ABOUT THIS EXERCISE:
Could you repeat the listing exactly, leaving out the pictures?
+--
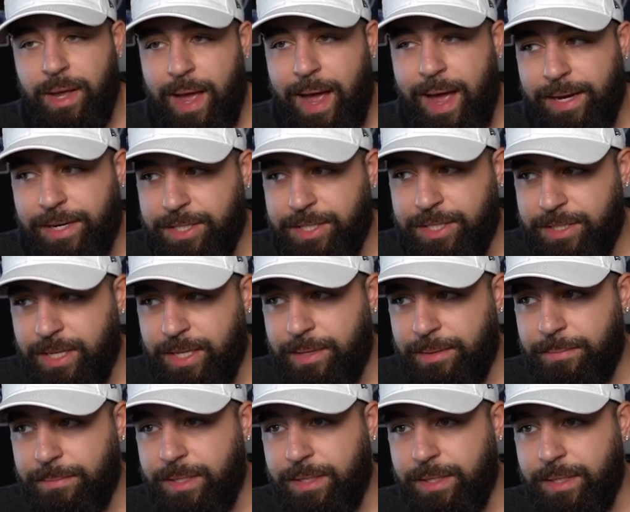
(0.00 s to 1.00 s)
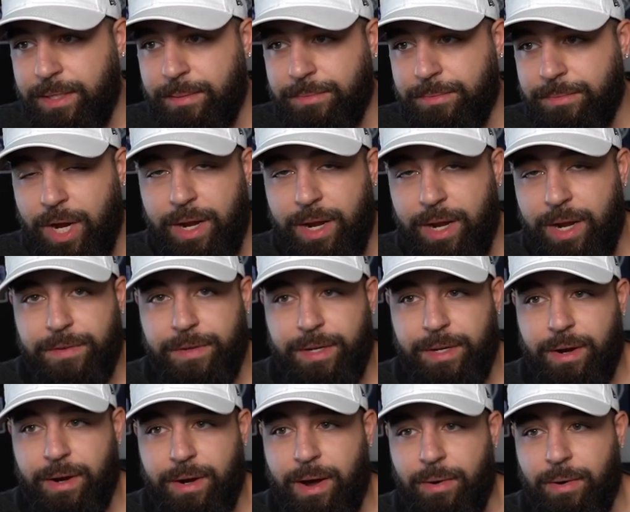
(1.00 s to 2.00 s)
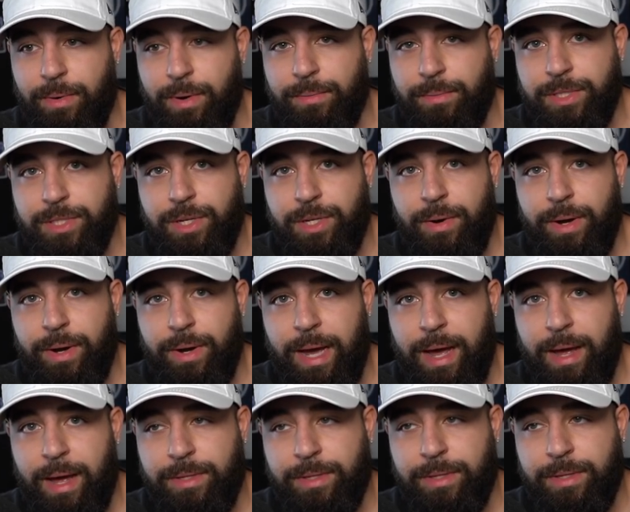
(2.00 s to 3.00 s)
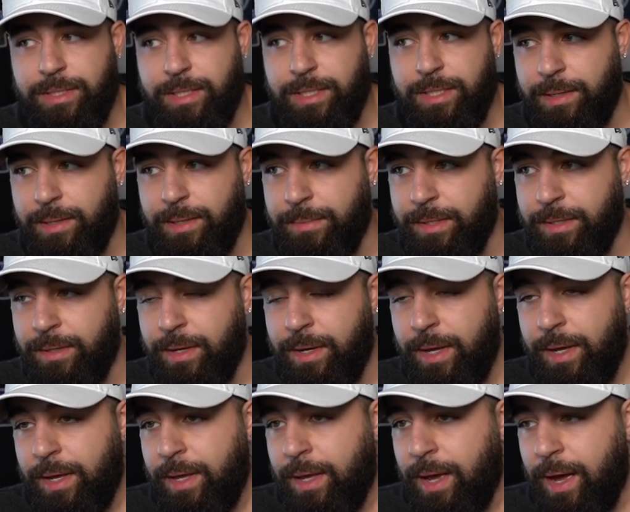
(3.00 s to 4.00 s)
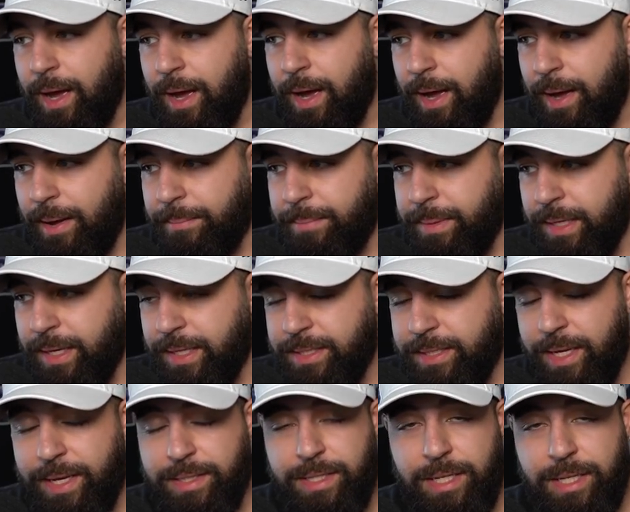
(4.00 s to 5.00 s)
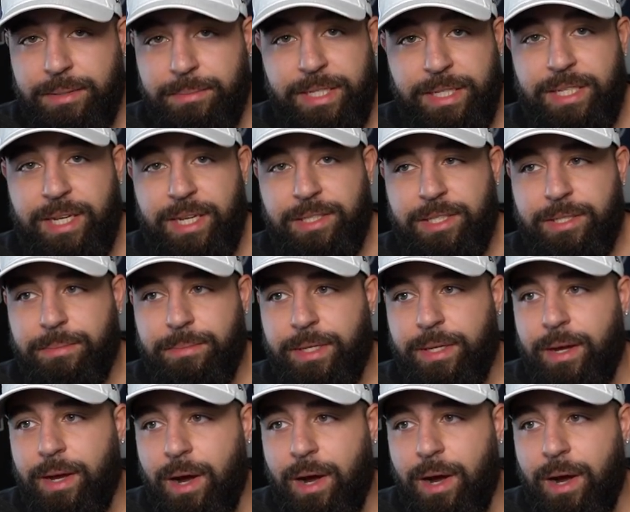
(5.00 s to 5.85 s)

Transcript: I actually sent them a DM trying to figure out what was going on with the team, and because it doesn't make sense to me.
+--
RESULT FOR THIS EXERCISE:
(0.00 s to 1.00 s)
(1.00 s to 2.00 s)
(2.00 s to 3.00 s)
(3.00 s to 4.00 s)
(4.00 s to 5.00 s)
(5.00 s to 5.85 s)

Transcript: I actually sent them a DM trying to figure out what was going on with the team, and because it doesn't make sense to me.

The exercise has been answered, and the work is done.